The University of Chicago’s Independent Student Newspaper since 1892

Chicago Maroon

The University of Chicago’s Independent Student Newspaper since 1892

Chicago Maroon

The University of Chicago’s Independent Student Newspaper since 1892

Chicago Maroon

Vampires just bloodthirsty enough in 30 Days

Somewhere between 28 Days Later and A History of Violence lies 30 Days of Night, a film that masterfully executes its brilliant premise. It is arguably this year’s best horror film. Like what 28 Days Later did to zombie movies, the film breathes new life into vampire movies with a heavy emphasis on scenery and mood. And like A History of Violence, 30 Days uses a premise dreamed up in a graphic novel to show small town America’s nativist sensibilities become irrevocably fractured by an unspeakable evil.

Director David Slade, though largely unproven, has shown a tendency to start films with a simple “what if…” premise and take it from there. A veteran of music videos, his previous feature was Hard Candy, the story of a girl who seeks to expose a suspected sexual predator she meets on the Internet—a reverse Lolita, if you will. While less contemporary, the premise for 30 Days is ultimately more interesting: What if vampires attacked a town that didn’t have daylight? The setting of Barrow, Alaska is a vampire’s paradise; the northernmost town in North America, Barrow is about to begin its yearly 30-day period without sunlight. The town’s population shrinks to about 20 percent of its normal size during the period, but within a few days, only a handful of people have not been killed by the vampires.

One survivor is Stella (Melissa George), estranged wife of Eben (Josh Hartnett), who is forced to stay in Barrow after narrowly missing the last flight out of town. Over the course of the film, the two are united by the trauma of seeing their world fall to pieces, and their bond ultimately sets the tone for the moral decisions that are at the center of the movie’s second half. Faced with choosing between who lives and who dies, between the value of the town and the dangers of the aftermath, 30 Days features ethical dilemmas not usually featured in your standard horror movie.

Hartnett, an actor who has had an up-and-down career, won’t get any acting awards for his performance, but he does a fine job portraying Eben, the natural leader who takes it on himself to make sure that something comes out of this town alive. George’s performance is a little weak, but she makes up for it with her excellent chemistry with Hartnett. Of the rest of the actors, the biggest standout is Ben Foster as a sinister vampire who tips off Barrow to the horrors that await them. Foster, an underrated character actor and former Six Feet Under regular, steals every scene he’s in, and builds on the acting strength he recently showed in 3:10 to Yuma.

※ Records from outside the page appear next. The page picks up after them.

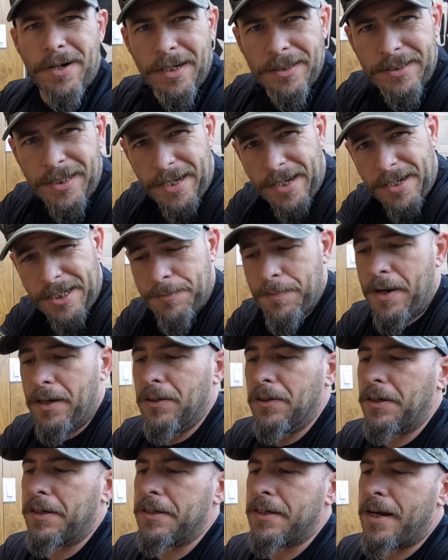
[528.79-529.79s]
I'll tell you just by
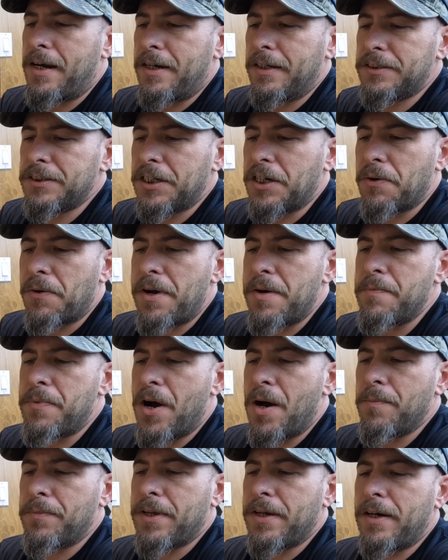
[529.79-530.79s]
looking at it, it's a green
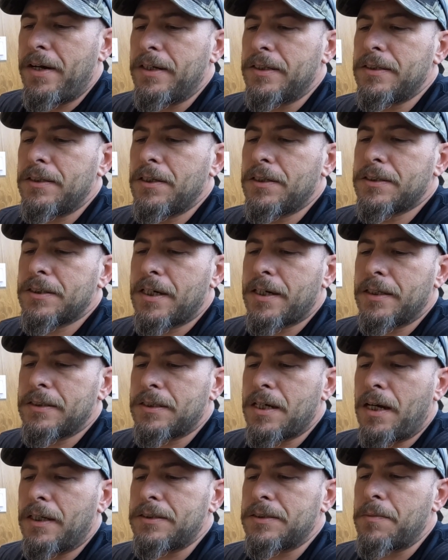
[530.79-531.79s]
pumpkin and it looks like it's
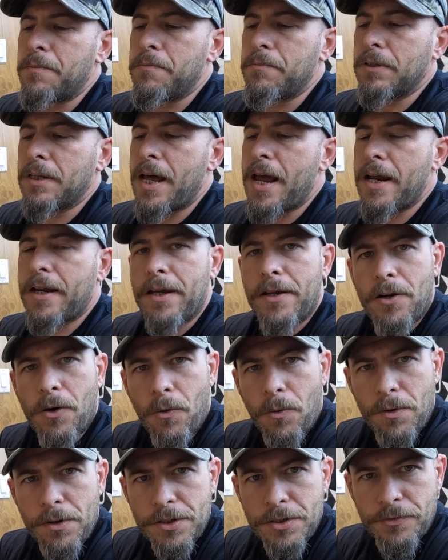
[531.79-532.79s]
got some black and
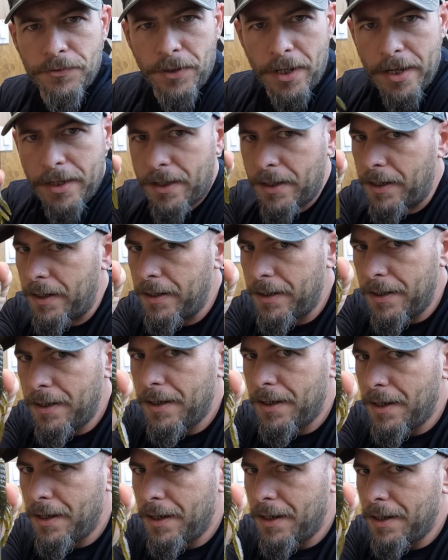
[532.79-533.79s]
orange flake in it.
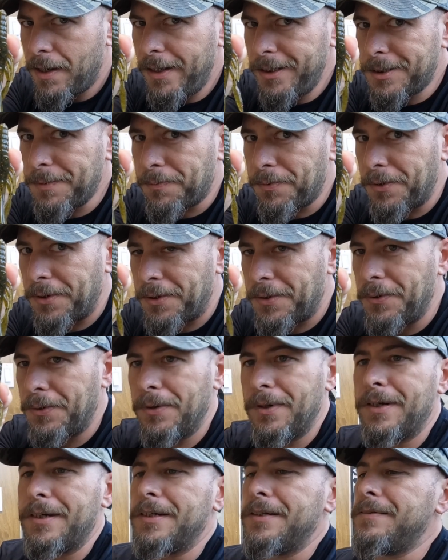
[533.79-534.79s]
It's a pretty
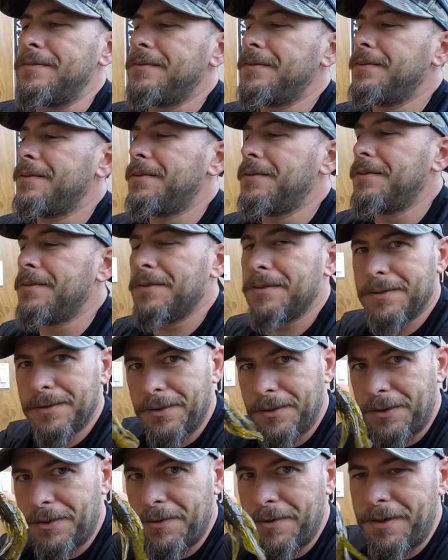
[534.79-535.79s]
cool looking
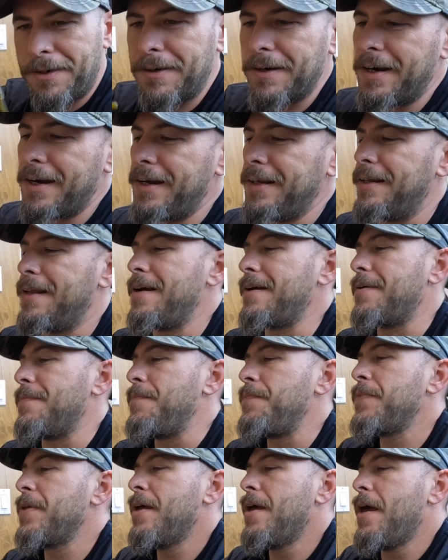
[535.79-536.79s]
little critter. I like them.
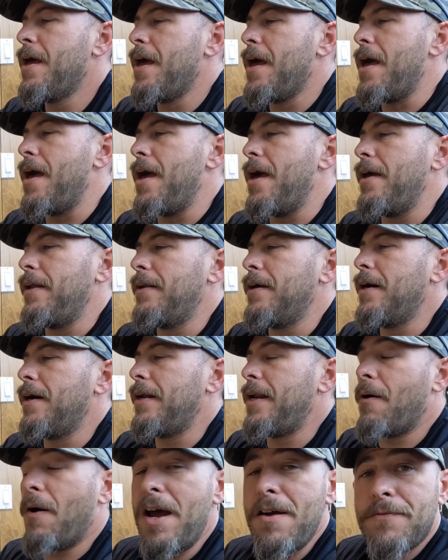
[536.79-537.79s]
And
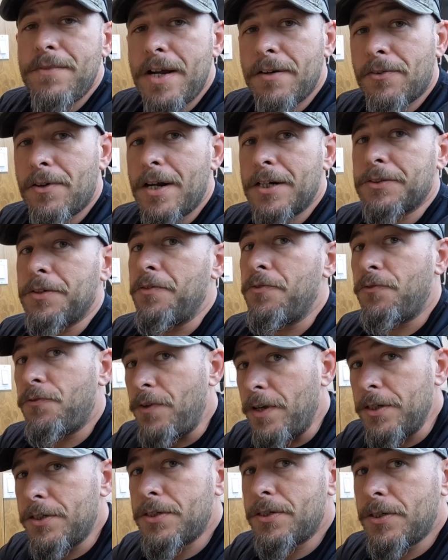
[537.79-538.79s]
now I've never actually
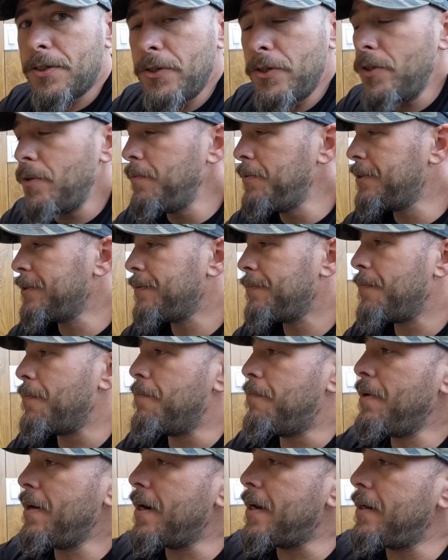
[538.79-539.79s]
fished tubes,
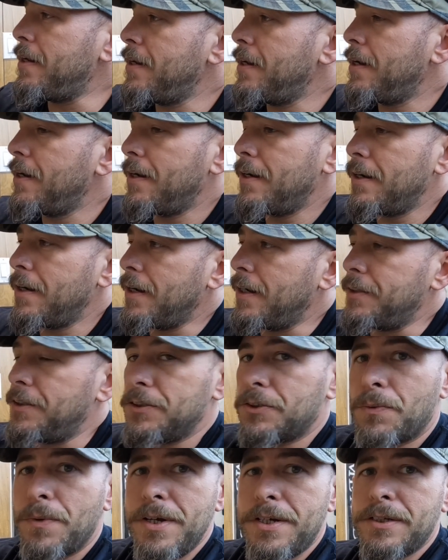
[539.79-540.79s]
but I
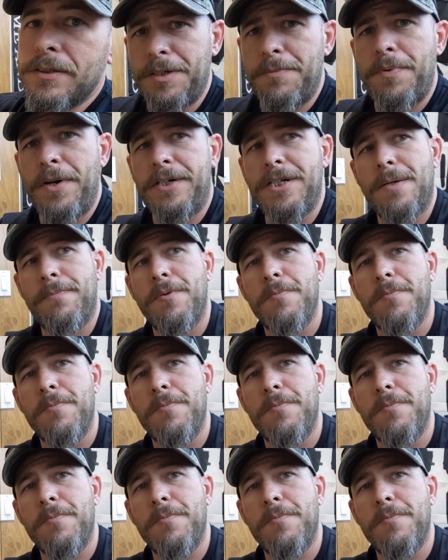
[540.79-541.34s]
just recently picked up a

The real highlight of the film, however, is Paul D. Austerberry’s production design and the artists from New Zealand’s Weta Workshop, who also worked on the Lord of the Rings and Chronicles of Narnia films. The film’s scenery is a revolutionary, radical departure for the normal dark streetlights and deserted alleyways of the horror genre. With all of Barrow’s power out, each scene is painted an arctic blue, which contrasts chillingly with the fire and massive amounts of blood and fire that appear at each location of the vampires’ wrath. The polar landscapes in Transformers and The Day After Tomorrow look embarrassing by comparison, and while the design is so specific to its film, hopefully this will open the floodgates for innovation in the scenery of genre films, which have grown stale with the rise of CGI.

As far as genres go, horror is near the bottom of the totem pole for film critics, while simultaneously one of the most reliable box office draws (witness the recent success of the third Resident Evil film). Yet, I suspect 30 Days of Night will be one of the few horror films that critics love more than filmgoers do (The Descent is the best recent example). It avoids all the pitfalls of the horror convention: It avoids excessive exposition, produces no cringe-worthy lines of dialogue, and focuses more on nuance than over-the-top action and gore. Yet at the same time, the thrills, while present, are more sparse than in most horror films, and the absolute dreariness of the situation is more likely to depress than frighten. No matter how well the film does, Slade has produced everything one could ask for out of a horror film, and I expect that 30 Days and Nights is the type of horror movie we’ll still be talking about years from now.